The planet, Kepler 14b -- I am tempted at this point to make up a name for it. I dub it Keforb -- is 8.4 times the mass of Jupiter. This makes it a fairly large gas giant and definitely not habitable by human standards. Could one of it's moons be habitable? Well, let's keep looking at the planetary parameters.

The orbital period, the length of one Keforbian year, is 6.79 Earth days. That's pretty quick. If you've been playing along at home, you might remember that planets orbit faster the closer in to their star they are. Keforb is only about 0.08 AU from it's primary sun. (Mercury is about 0.4 AU from the sun.) I don't need to do any calculations to know that this planet is going to be way too hot for life, even if it had a suitably-sized moon. It's the sort of planet that's known as a hot Jupiter.

I found this pretty awesome NASA page which shows everything you need to know about Keforb (except for my awesome name) including, if you click on the buttons down the bottom, where Kepler 14's habitable zone is and the orbits of solar system planets for comparison.

So the habitable zone for this system is out past Mars's orbit, in the range of 2.17–3.56 AU, roughly where the asteroid belt is in our solar system.

Similar configurations?

OK, so there's no hope for life on the one known planet in the Kepler 14 system, but what about other possible planetary systems of similar configuration. I mentioned Tatooine last week as being similar to the planet in the Kepler 16 system. The Kepler 14 system is different because the planet orbits only one star, not both of them.

A system of this sort that pops up in fiction every now and again is a planet orbiting a red dwarf star which is in turn orbiting a larger, brighter star. I'm pretty sure I've read about this sort of thing more than once but the series that springs to mind first is the Second Sons Trilogy by Jennifer Fallon. Partly this is because it's one of my favourite series, so I may be biased. In the first book, Lion of Senet, we are introduced to a world with two suns: a small red sun and a more distant yellow sun. The world orbits the red sun and the red sun orbits the second yellow sun. The residents experience two different types of sun sets and sun rises and their "nights" are when only the red sun are up in the sky. They also get to experience side-effects from the tidal forces of a) having two suns and b) being in a relatively close orbit with the red dwarf. This means lots of volcanoes and tidal waves (I think the first book even opens just after a volcano, but I may be wrong and I don't have it on hand to check).

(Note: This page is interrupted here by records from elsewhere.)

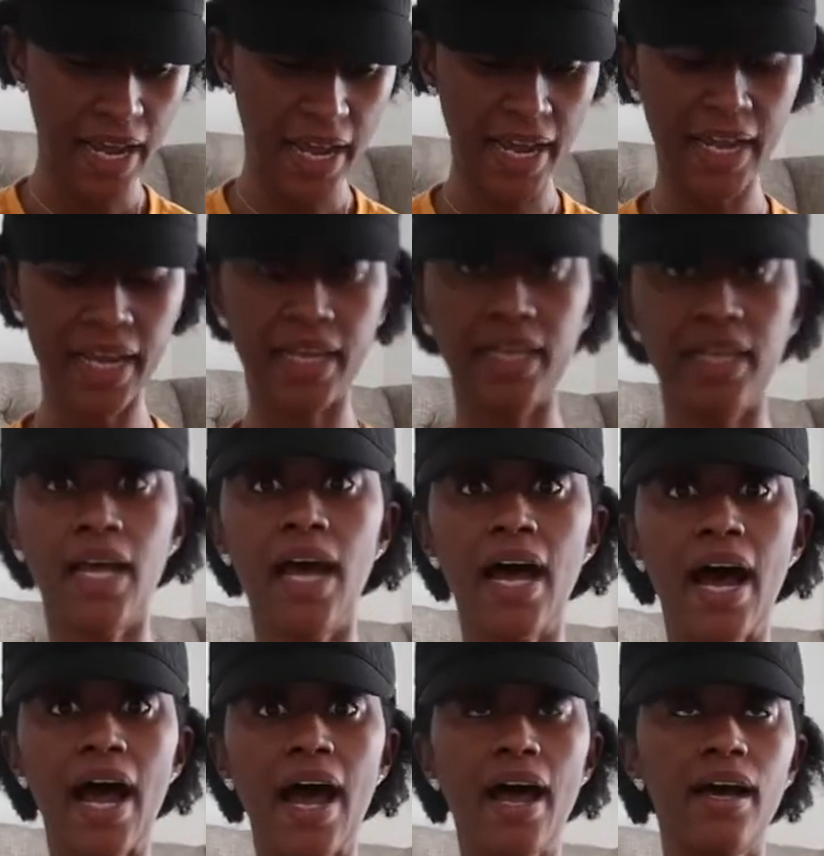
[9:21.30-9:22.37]
and
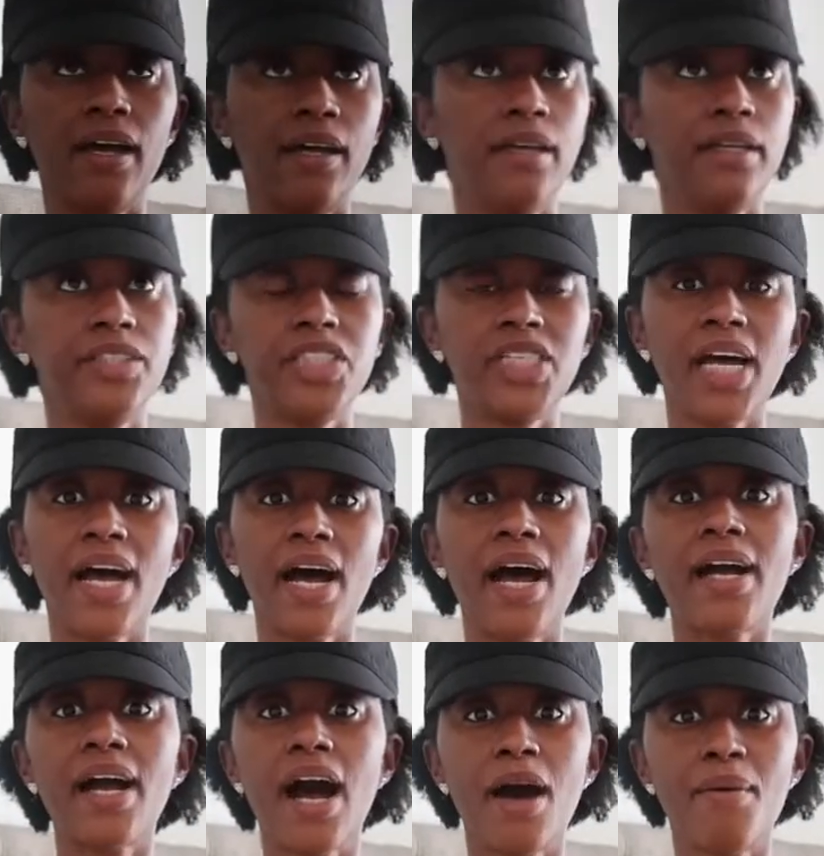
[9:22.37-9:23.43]
child,
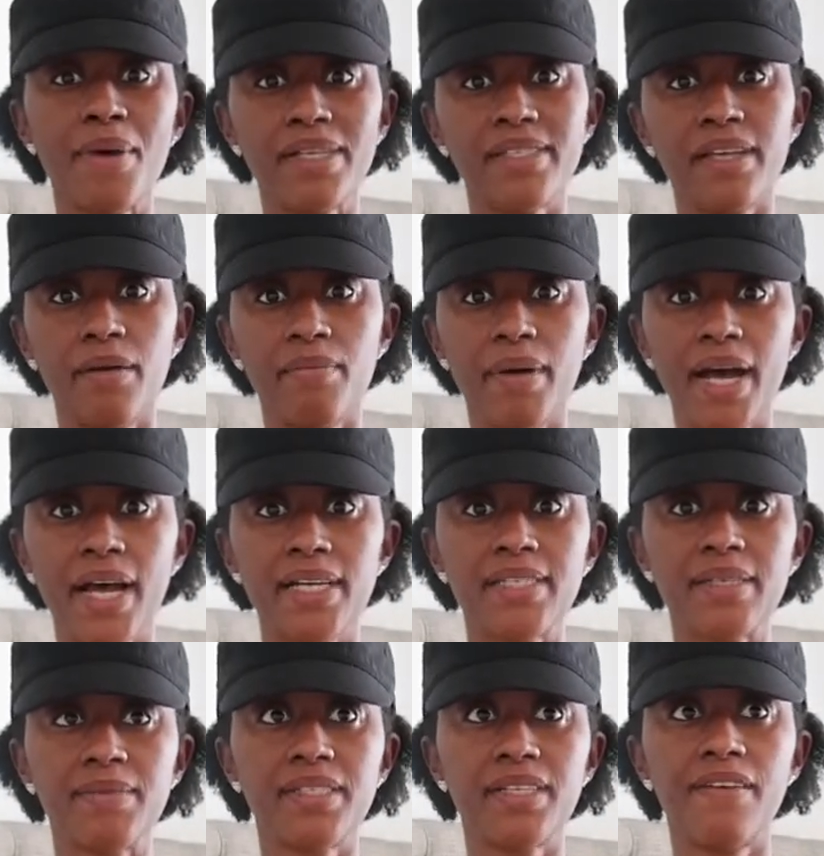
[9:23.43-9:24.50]
I call myself buying
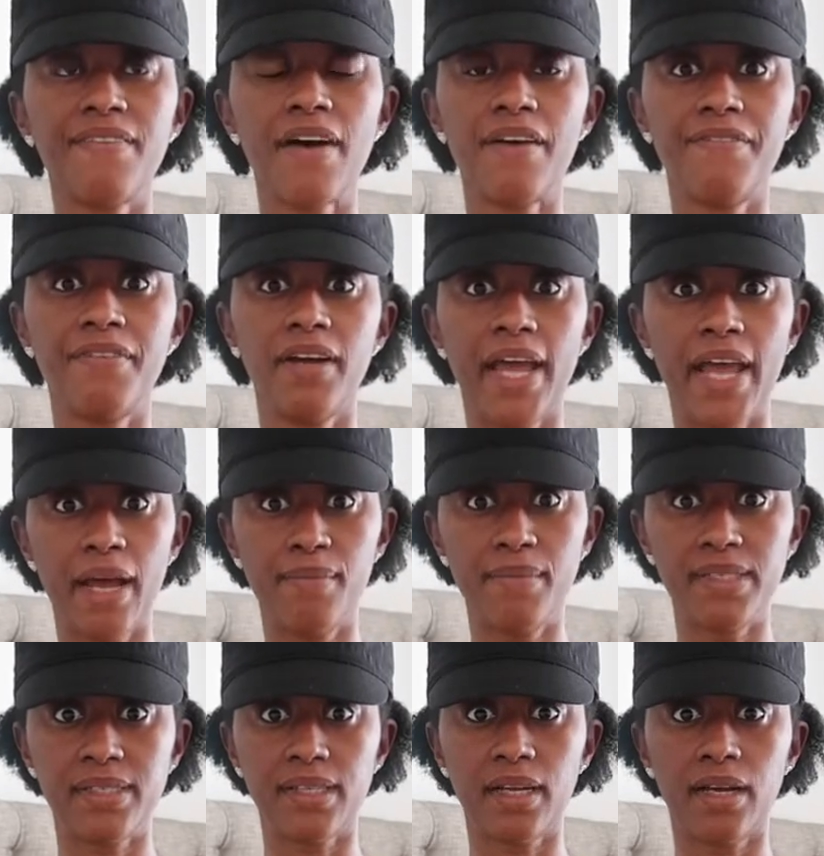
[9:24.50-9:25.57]
some stuff off of
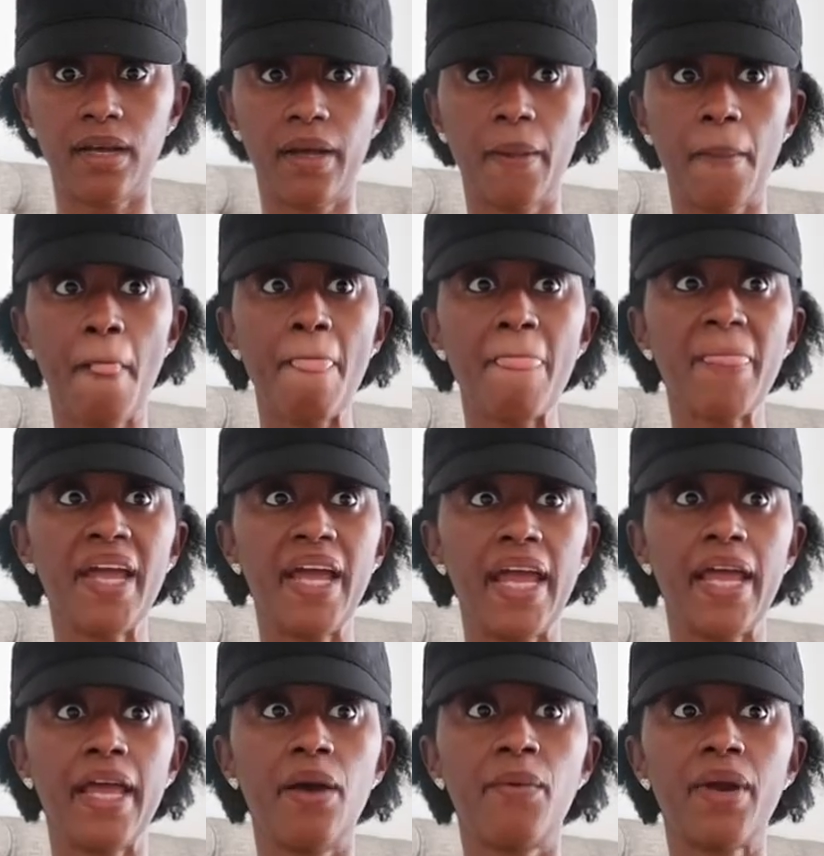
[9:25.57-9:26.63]
Amazon.
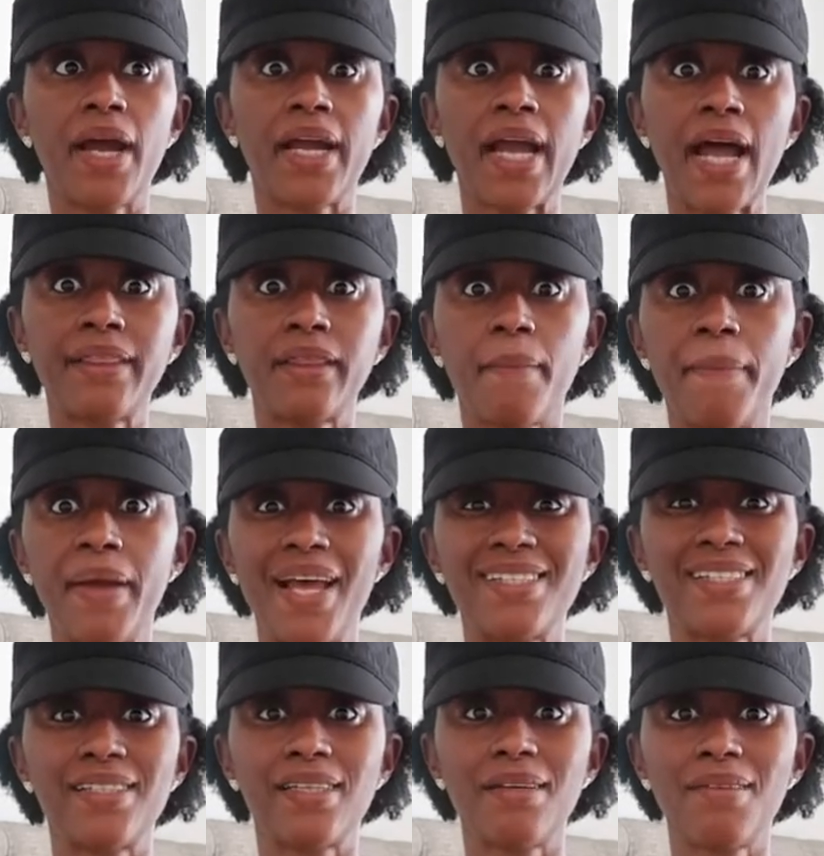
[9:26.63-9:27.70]
And when I got the
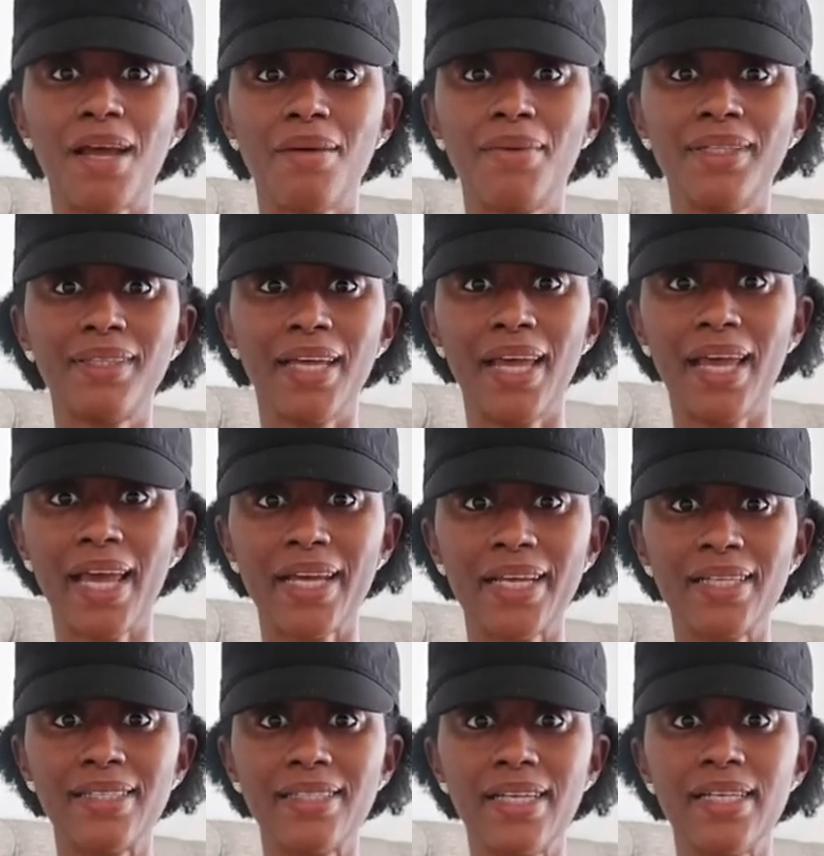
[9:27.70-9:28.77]
baskets, I'm like, what the heck
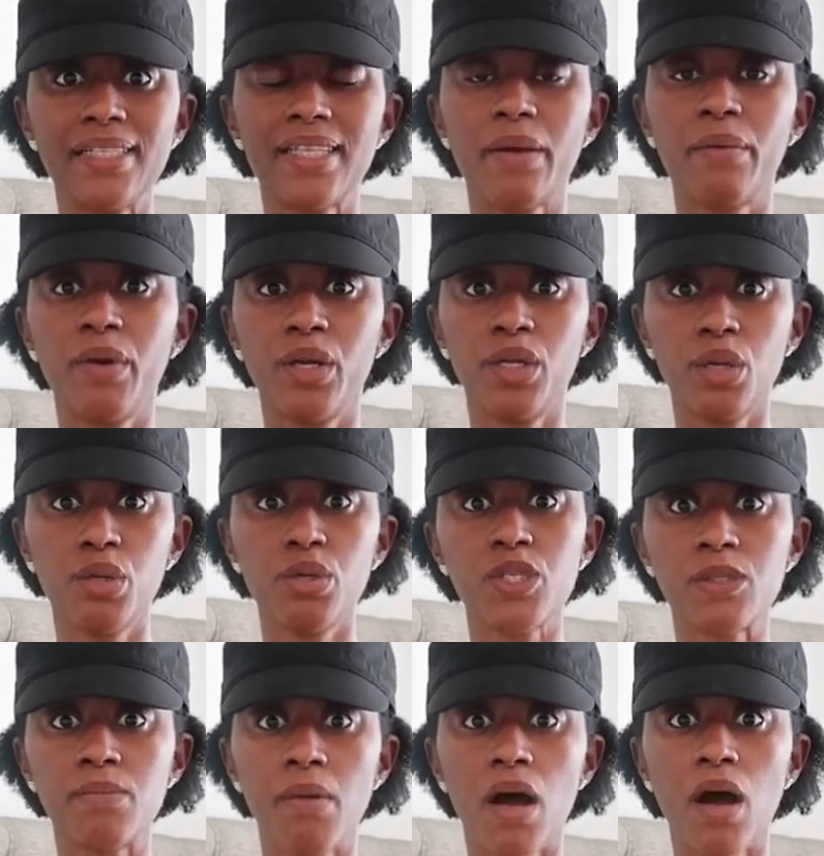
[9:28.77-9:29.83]
is this? They were a little
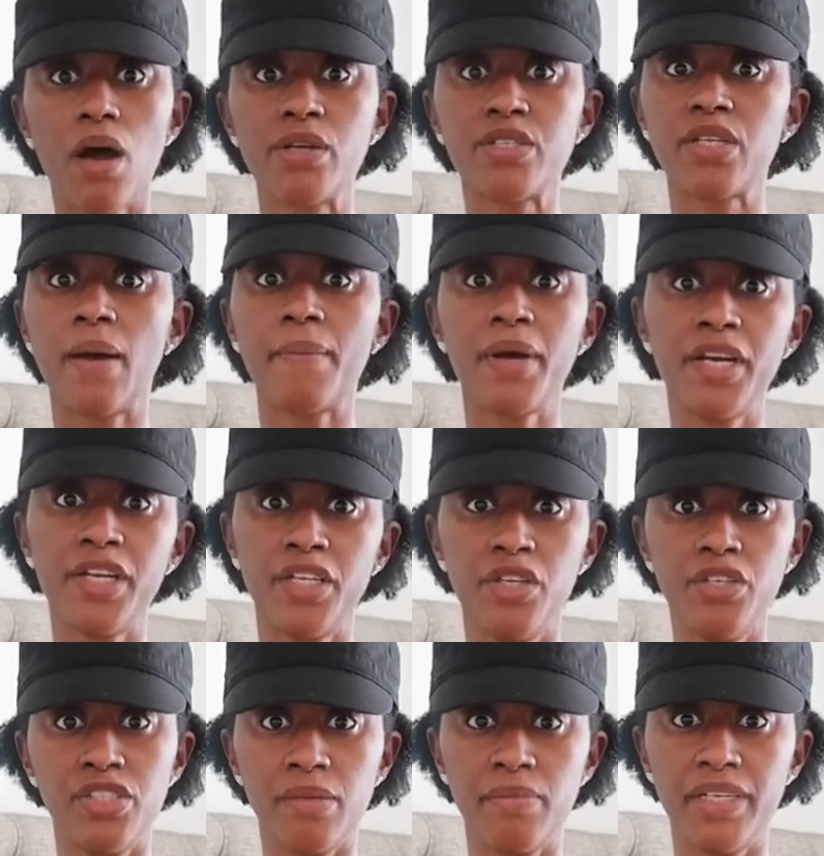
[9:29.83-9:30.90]
small, so I'm gonna
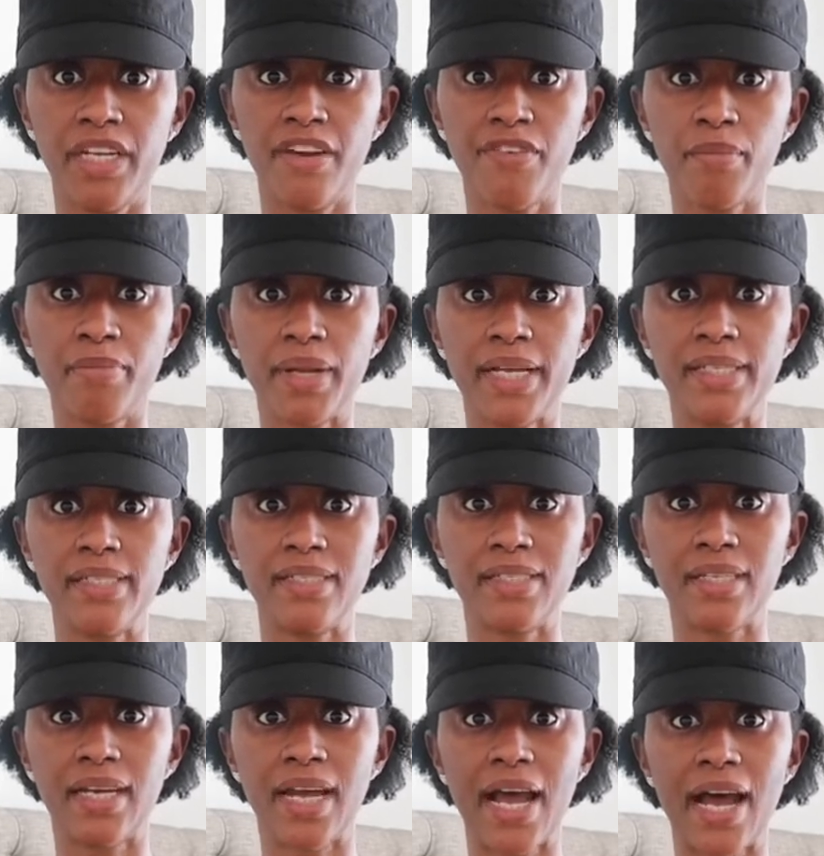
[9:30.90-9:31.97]
use them in different places
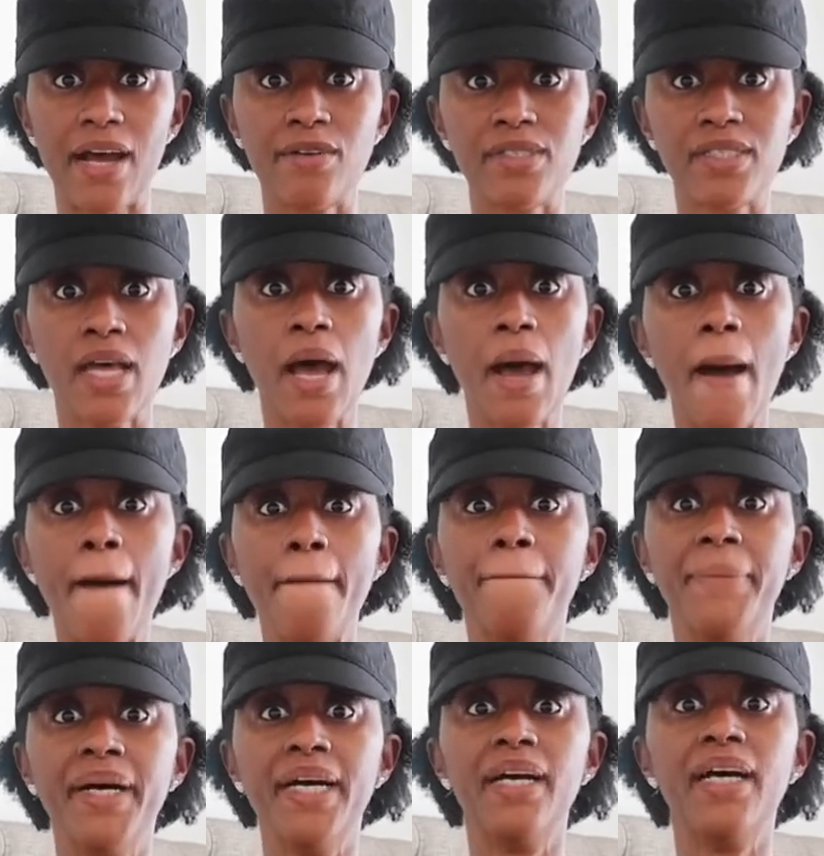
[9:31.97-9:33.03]
in the house.
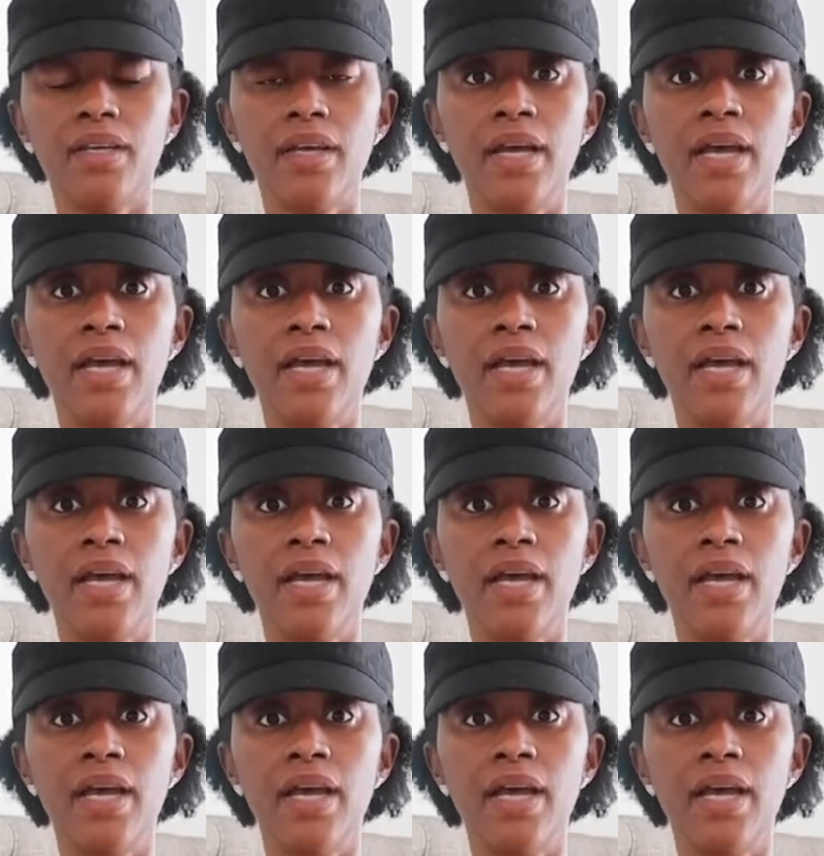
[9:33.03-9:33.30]
ButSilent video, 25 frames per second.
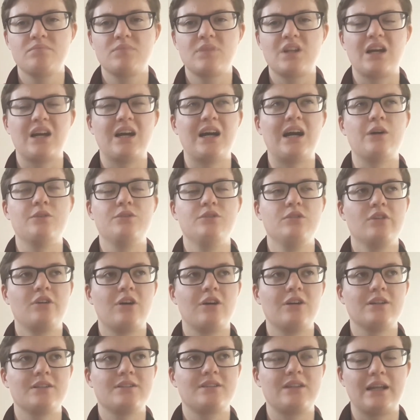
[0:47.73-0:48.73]
how do you
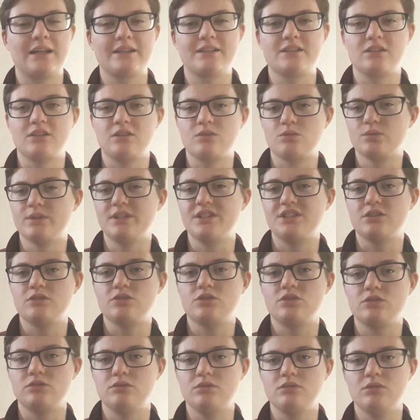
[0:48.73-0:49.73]
call it, like the reason
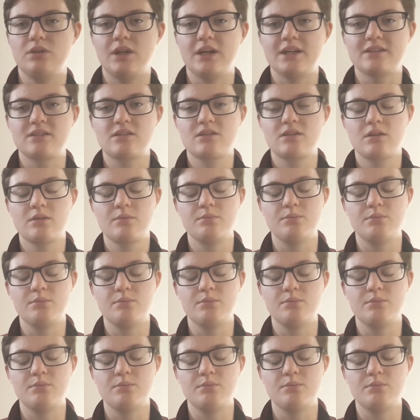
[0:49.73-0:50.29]
to do that.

It's billed as a fantasy series, and it's certainly written in a fantasy style with feudalism and political intrigue and war and things (the rest of Jennifer Fallon's books are indisputably fantasy). However, there isn't any more magic than in our world which makes me tempted to say that it's technically sort of science fiction. But without laser guns (or any sort of guns. There are swords, though). Maybe "sword and science" rather than "sword and sorcery".

Anyway, I highly recommend it, not just because of the interesting celestial mechanics, but also because it's a damn good read. The hero, Dirk, goes around applying his brain, not brawn. Also, if you go in solely for the celestial mechanics, you might be disappointed because, while good for the reasons I've mentioned above, it's not quite perfect, mostly for reasons of plot.

Sometimes, it's best not to let science stand in the way of a good story. (So long as you try and at least some of the science is sensible.)